# TASK REQUIREMENTS
Repeat the whole listing exactly as it appears.

# MATERIAL FOR THIS TASK
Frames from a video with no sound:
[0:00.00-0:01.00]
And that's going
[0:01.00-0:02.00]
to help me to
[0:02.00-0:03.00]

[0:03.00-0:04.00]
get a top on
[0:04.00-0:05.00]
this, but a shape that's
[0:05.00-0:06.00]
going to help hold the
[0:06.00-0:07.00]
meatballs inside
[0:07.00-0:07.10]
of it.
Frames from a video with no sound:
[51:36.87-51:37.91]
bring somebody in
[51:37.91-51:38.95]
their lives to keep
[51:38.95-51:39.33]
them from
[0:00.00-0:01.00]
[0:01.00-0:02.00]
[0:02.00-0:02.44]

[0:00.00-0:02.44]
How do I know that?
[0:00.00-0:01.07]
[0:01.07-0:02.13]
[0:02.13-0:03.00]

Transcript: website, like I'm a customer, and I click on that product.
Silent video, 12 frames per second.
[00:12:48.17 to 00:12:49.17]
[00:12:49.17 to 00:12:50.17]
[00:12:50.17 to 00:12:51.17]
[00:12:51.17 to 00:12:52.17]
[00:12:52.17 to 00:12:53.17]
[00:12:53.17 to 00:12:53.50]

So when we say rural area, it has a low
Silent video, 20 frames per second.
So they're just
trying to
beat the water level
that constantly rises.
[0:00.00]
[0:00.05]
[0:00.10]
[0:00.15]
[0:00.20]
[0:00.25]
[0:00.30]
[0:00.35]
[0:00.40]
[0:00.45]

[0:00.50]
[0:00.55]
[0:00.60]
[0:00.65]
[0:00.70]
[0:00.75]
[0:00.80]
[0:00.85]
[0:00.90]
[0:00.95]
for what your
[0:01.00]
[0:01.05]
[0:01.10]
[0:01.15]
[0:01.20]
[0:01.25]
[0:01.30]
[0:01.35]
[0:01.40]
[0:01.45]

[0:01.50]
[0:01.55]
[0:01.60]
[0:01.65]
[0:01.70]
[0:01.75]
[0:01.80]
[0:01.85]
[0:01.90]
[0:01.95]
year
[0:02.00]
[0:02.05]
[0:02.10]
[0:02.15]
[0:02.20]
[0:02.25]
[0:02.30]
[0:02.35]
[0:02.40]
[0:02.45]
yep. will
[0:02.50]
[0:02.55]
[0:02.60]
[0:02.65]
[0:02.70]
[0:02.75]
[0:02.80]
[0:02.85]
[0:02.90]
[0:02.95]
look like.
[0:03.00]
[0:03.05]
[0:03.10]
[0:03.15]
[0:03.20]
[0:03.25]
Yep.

# RESULT OF THIS TASK
Frames from a video with no sound:
[0:00.00-0:01.00]
And that's going
[0:01.00-0:02.00]
to help me to
[0:02.00-0:03.00]

[0:03.00-0:04.00]
get a top on
[0:04.00-0:05.00]
this, but a shape that's
[0:05.00-0:06.00]
going to help hold the
[0:06.00-0:07.00]
meatballs inside
[0:07.00-0:07.10]
of it.
Frames from a video with no sound:
[51:36.87-51:37.91]
bring somebody in
[51:37.91-51:38.95]
their lives to keep
[51:38.95-51:39.33]
them from
[0:00.00-0:01.00]
[0:01.00-0:02.00]
[0:02.00-0:02.44]

[0:00.00-0:02.44]
How do I know that?
[0:00.00-0:01.07]
[0:01.07-0:02.13]
[0:02.13-0:03.00]

Transcript: website, like I'm a customer, and I click on that product.
Silent video, 12 frames per second.
[00:12:48.17 to 00:12:49.17]
[00:12:49.17 to 00:12:50.17]
[00:12:50.17 to 00:12:51.17]
[00:12:51.17 to 00:12:52.17]
[00:12:52.17 to 00:12:53.17]
[00:12:53.17 to 00:12:53.50]

So when we say rural area, it has a low
Silent video, 20 frames per second.
So they're just
trying to
beat the water level
that constantly rises.
[0:00.00]
[0:00.05]
[0:00.10]
[0:00.15]
[0:00.20]
[0:00.25]
[0:00.30]
[0:00.35]
[0:00.40]
[0:00.45]

[0:00.50]
[0:00.55]
[0:00.60]
[0:00.65]
[0:00.70]
[0:00.75]
[0:00.80]
[0:00.85]
[0:00.90]
[0:00.95]
for what your
[0:01.00]
[0:01.05]
[0:01.10]
[0:01.15]
[0:01.20]
[0:01.25]
[0:01.30]
[0:01.35]
[0:01.40]
[0:01.45]

[0:01.50]
[0:01.55]
[0:01.60]
[0:01.65]
[0:01.70]
[0:01.75]
[0:01.80]
[0:01.85]
[0:01.90]
[0:01.95]
year
[0:02.00]
[0:02.05]
[0:02.10]
[0:02.15]
[0:02.20]
[0:02.25]
[0:02.30]
[0:02.35]
[0:02.40]
[0:02.45]
yep. will
[0:02.50]
[0:02.55]
[0:02.60]
[0:02.65]
[0:02.70]
[0:02.75]
[0:02.80]
[0:02.85]
[0:02.90]
[0:02.95]
look like.
[0:03.00]
[0:03.05]
[0:03.10]
[0:03.15]
[0:03.20]
[0:03.25]
Yep.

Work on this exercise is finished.